— Я считаю необходимым сказать, что мы все стоим за войну, за продолжение войны. С нами вся армия — и здесь, и на фронте. Рабочий комитет может на нас рассчитывать только в том случае, если он также...
— Вопрос о войне и мире,— прервал гардемарина Чхеидзе,— в Совете еще не обсуждался. Когда будет принято решение, вы о нем узнаете. Сейчас будьте любезны не мешать очередной работе...
В это время в Совет влетел бледный, уже совершенно истрепанный Керенский. На его лице было отчаяние, как будто произошло что-то ужасное.
— Что вы сделали? Как вы могли? — заговорил он прерывающимся трагическим шепотом.— Вы не дали поезда! Родзянко должен был ехать, чтобы заставить Николая подписать отречение, а вы сорвали это... Вы сыграли на руку монархии. Романовым! Ответственность будет лежать на вас!
Керенский задыхался и смертельно бледный, в обмороке или полуобмороке, упал в кресло. Побежали за водой, расстегнули ему воротник. Положили его на подставленные стулья, прыскали, тормошили, а он, придя в себя, уже кричал:
— Это недоверие мне, Керенскому! Я нахожусь в правом крыле Таврического для защиты интересов демократии! Я слежу за ними, я обеспечу их, я, Керенский, надежная гарантия революции, а вы... поезд не дали! Когда я... Это недоверие ко мне опасно, преступно!

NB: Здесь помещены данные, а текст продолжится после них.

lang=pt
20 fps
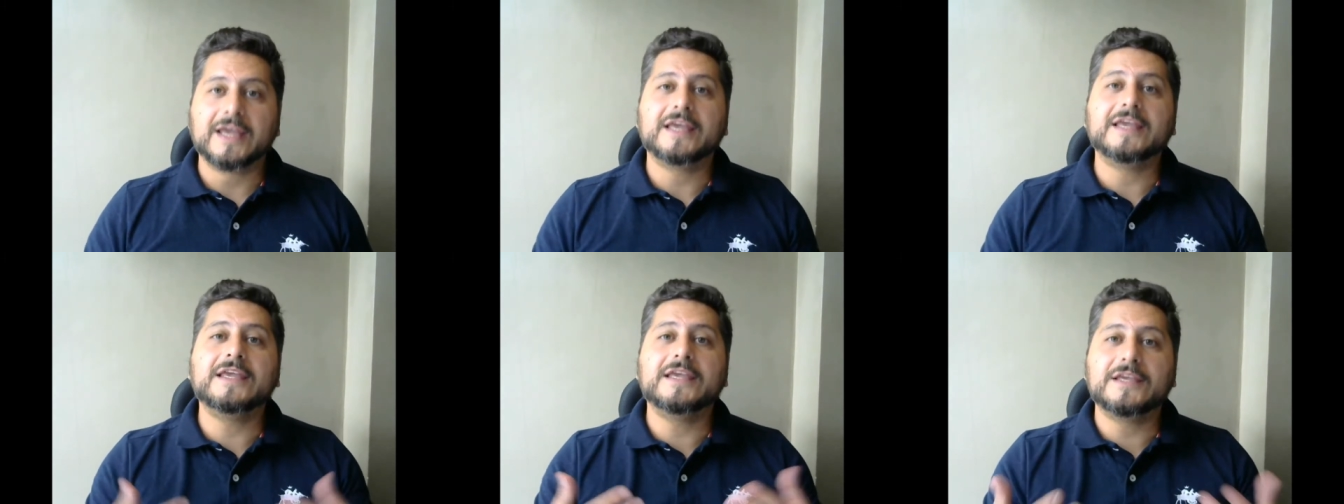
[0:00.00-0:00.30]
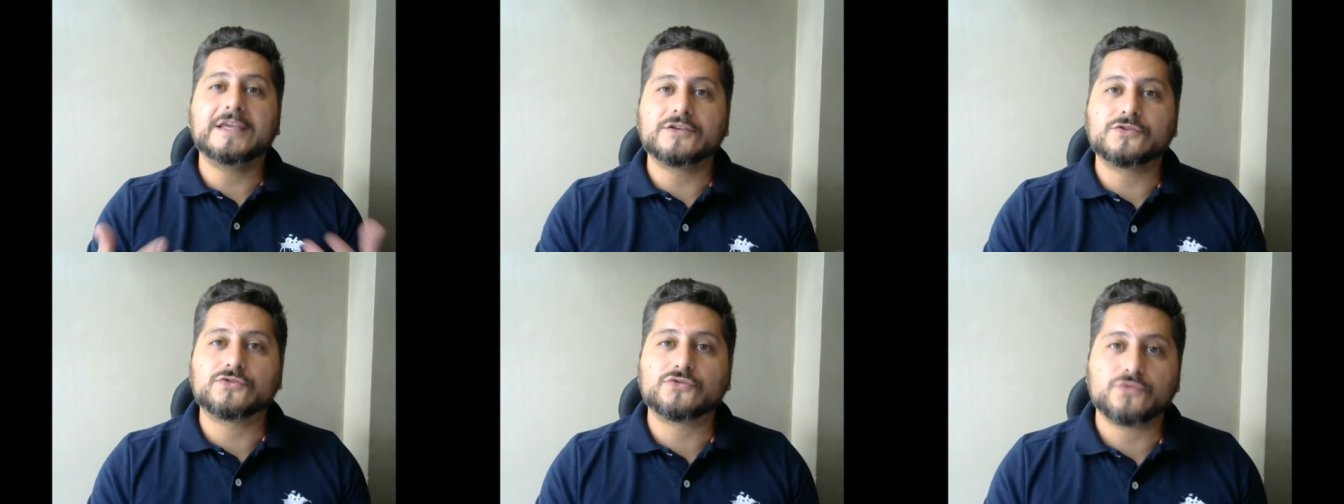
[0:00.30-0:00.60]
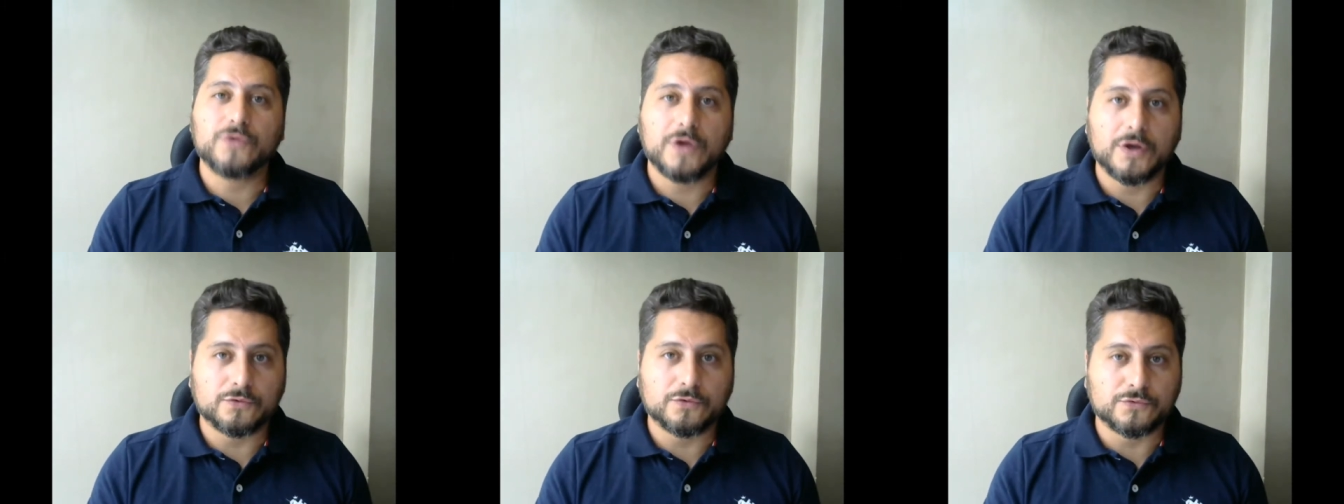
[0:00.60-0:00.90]
e
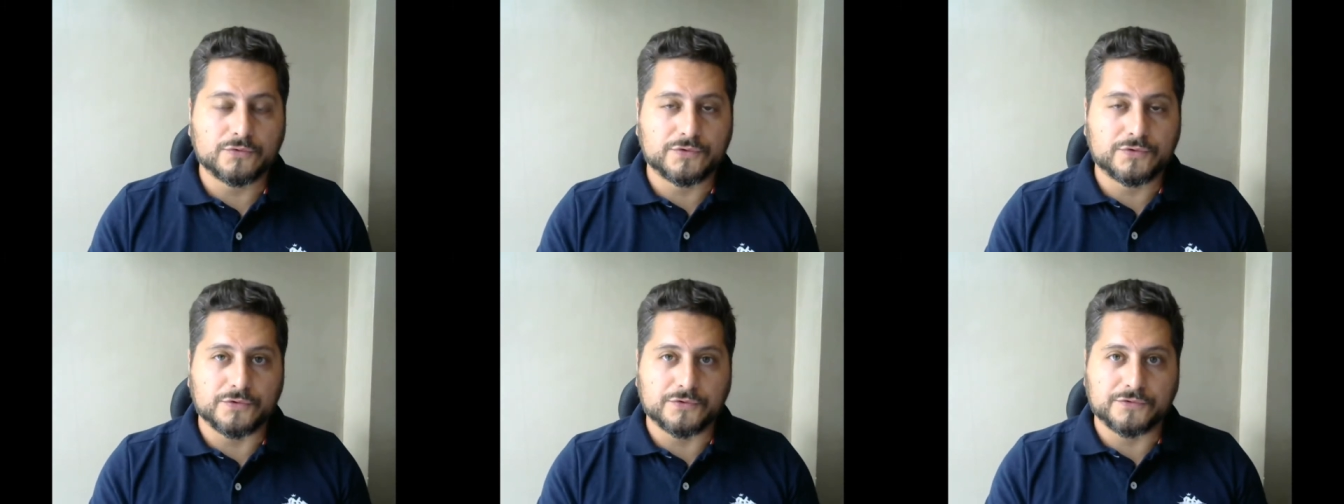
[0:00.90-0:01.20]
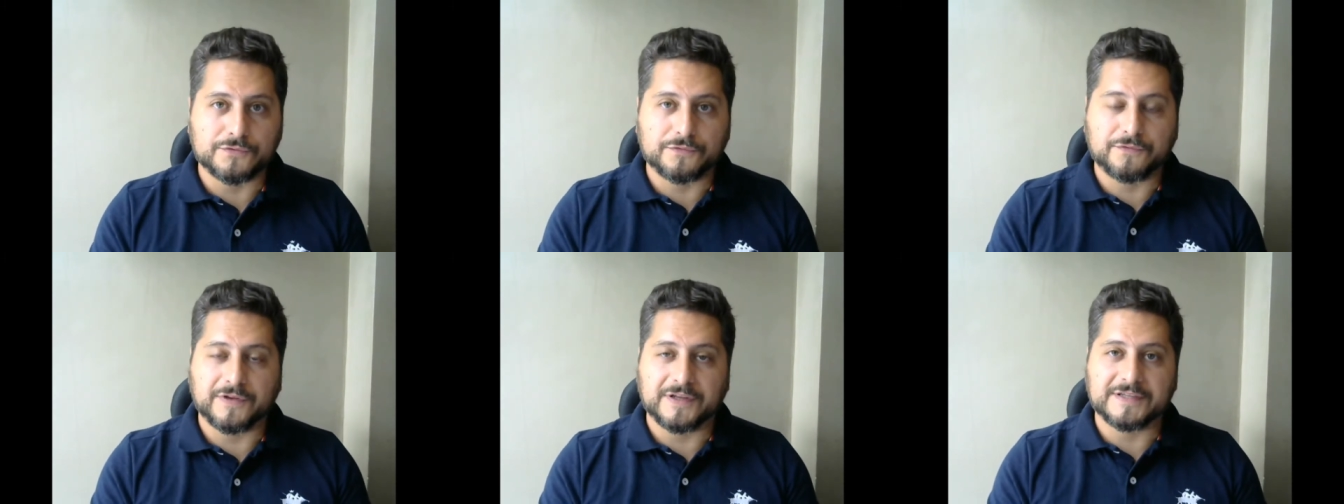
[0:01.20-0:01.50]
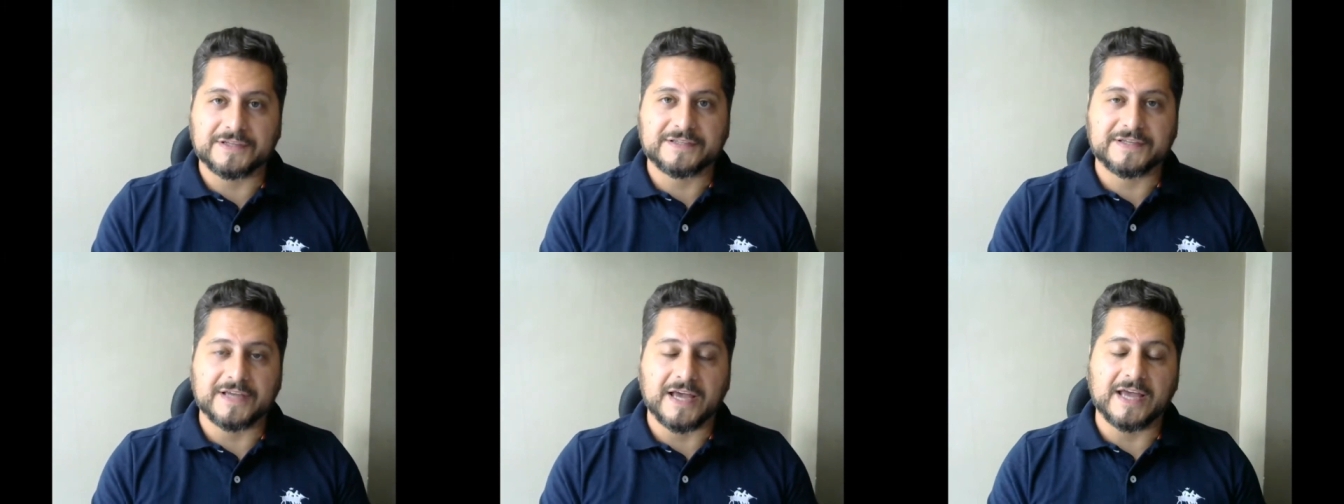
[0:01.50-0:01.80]
isso é um dos seus
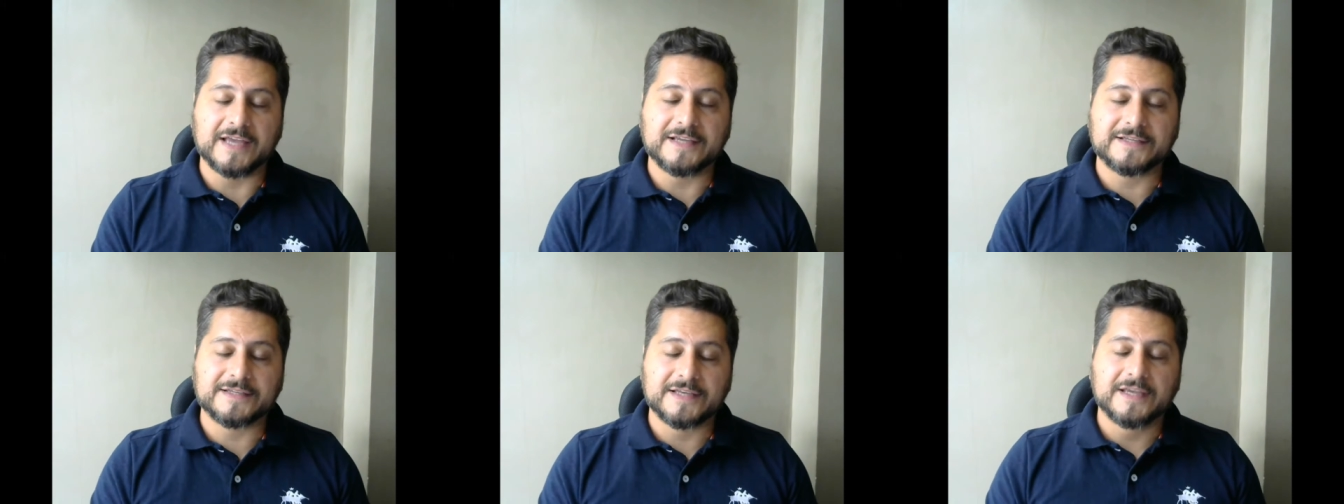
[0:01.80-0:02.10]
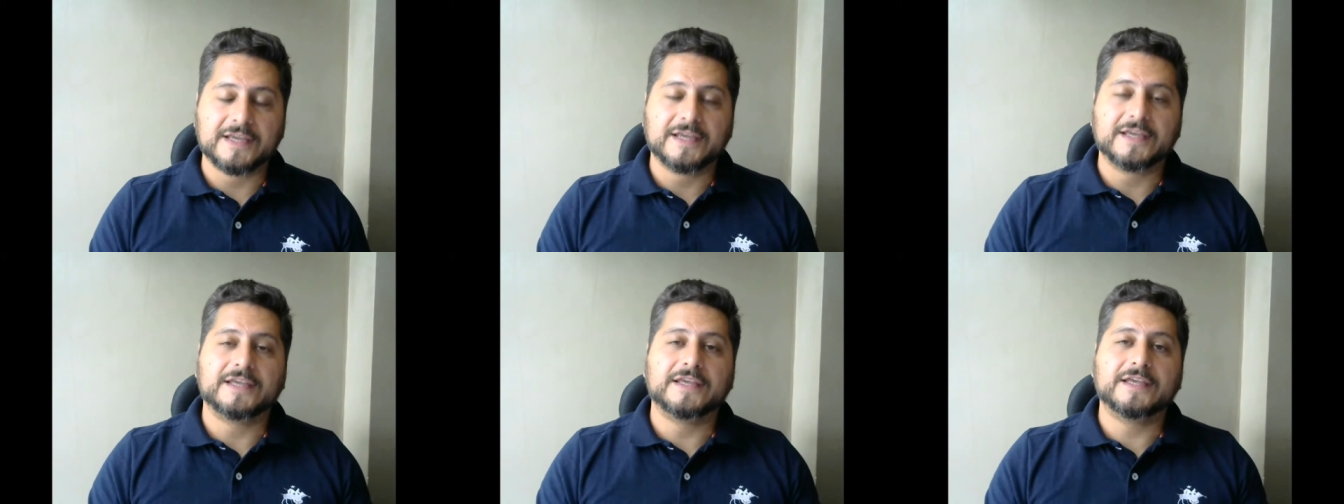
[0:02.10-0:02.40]
diferenciais,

Я сидел в кресле и смотрел на этот спектакль. Что Керенский, не спавший несколько ночей, ослаб до тривиальной истерики, это было еще терпимо. Что он в важном деловом вопросе, требовавшем быстрой деловой ориентировки, подменил здравый смысл и трезвый расчет театральным пафосом,— в этом также еще не было ничего особенно злостного. Хуже было то, что Керенский на второй день революции уже явился из правого крыла в левое прямым, хоть и бессознательным, орудием и рупором милюковых и родзянок...
Кто-то внес нелепое предложение: поезд дать при условии, что вместе с Родзянко поедет Чхеидзе и рота революционных солдат. В результате произошло столь же нелепое голосование: всеми наличными голосами против трех — Залуцкого, Красикова и меня — была отдана дань истерике Керенского, и поезд Родзянко был разрешен.

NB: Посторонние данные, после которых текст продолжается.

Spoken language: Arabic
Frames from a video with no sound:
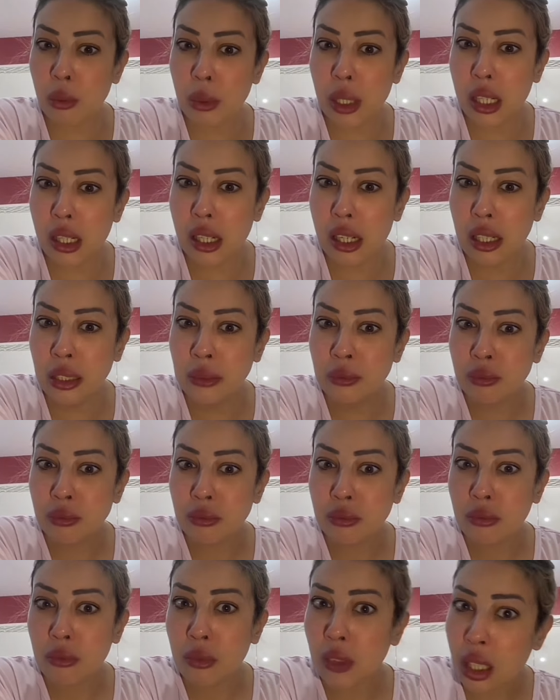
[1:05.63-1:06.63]

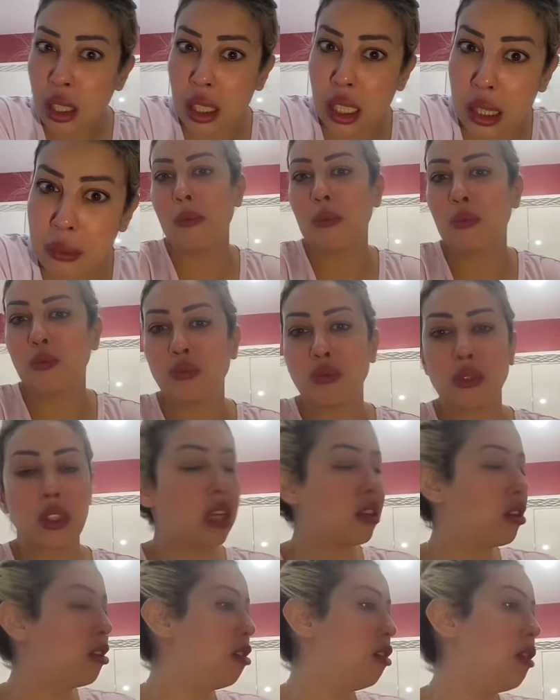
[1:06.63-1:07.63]
اويلي
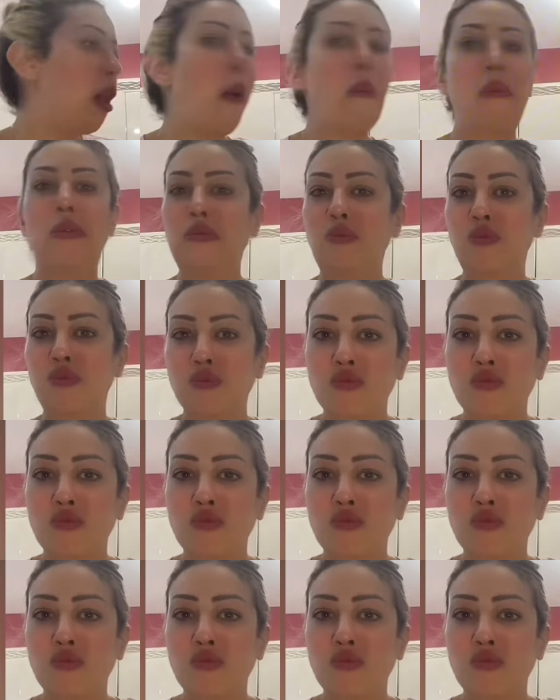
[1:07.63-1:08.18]
قالت لي لا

ЧХЕИДЗЕ. Я не хочу оправдываться. Те, кто знает о революции... по книжкам, ничего не поймут. Ведь все висело на волоске. Да, могло случиться, что и монархия, конечно в каком-то ином виде, осталась бы. Ну и что? Вон, в Англии — и по сей день... В этом странном водовороте, когда все рушилось, приходилось думать не об ортодоксальности, а о том, как в эту самую минуту решить какой-то самый простой вопрос, чтобы не усугублять этого ужаса, не обострять отношений. И если для этого требовалось прибегать... к компромиссам... к демагогии, что ж... Ведь главное-то тогда удалось... И прежде всего потому, что мы не были тупыми догматиками.
ШУТКО. Все залы, коридоры и комнаты Таврического дворца с его ослепительно белыми стенами и колоннами, хрустальными люстрами, блестящим паркетом заполнили вооруженные рабочие и солдаты. У Михаила Кольцова я прочел как-то: «Внезапный хаос пересоздания взмыл этот старинный дом, расширил, увеличил, сделал его громадным, как при родах, вместил в него революцию, всю Россию. Екатерининский зал стал казармой, военным плацем, митинговой аудиторией, больницей, спальней, театром, колыбелью новой страны. Под ногами хрустел алебастр, отколотый от стен, валялись пулеметные ленты, бумажки, тряпки. Тысячи ног месили этот мусор, передвигаясь в путаной, радостной, никому не ясной суете...» И я двигался в этой возбужденной, наэлектризованной толпе, поражаясь тому общему настроению и выражению лиц, которые при всей их бесконечной индивидуальности казались лицом одного человека, человека, ждущего чего-то такого, что вчера еще чудилось несбыточным.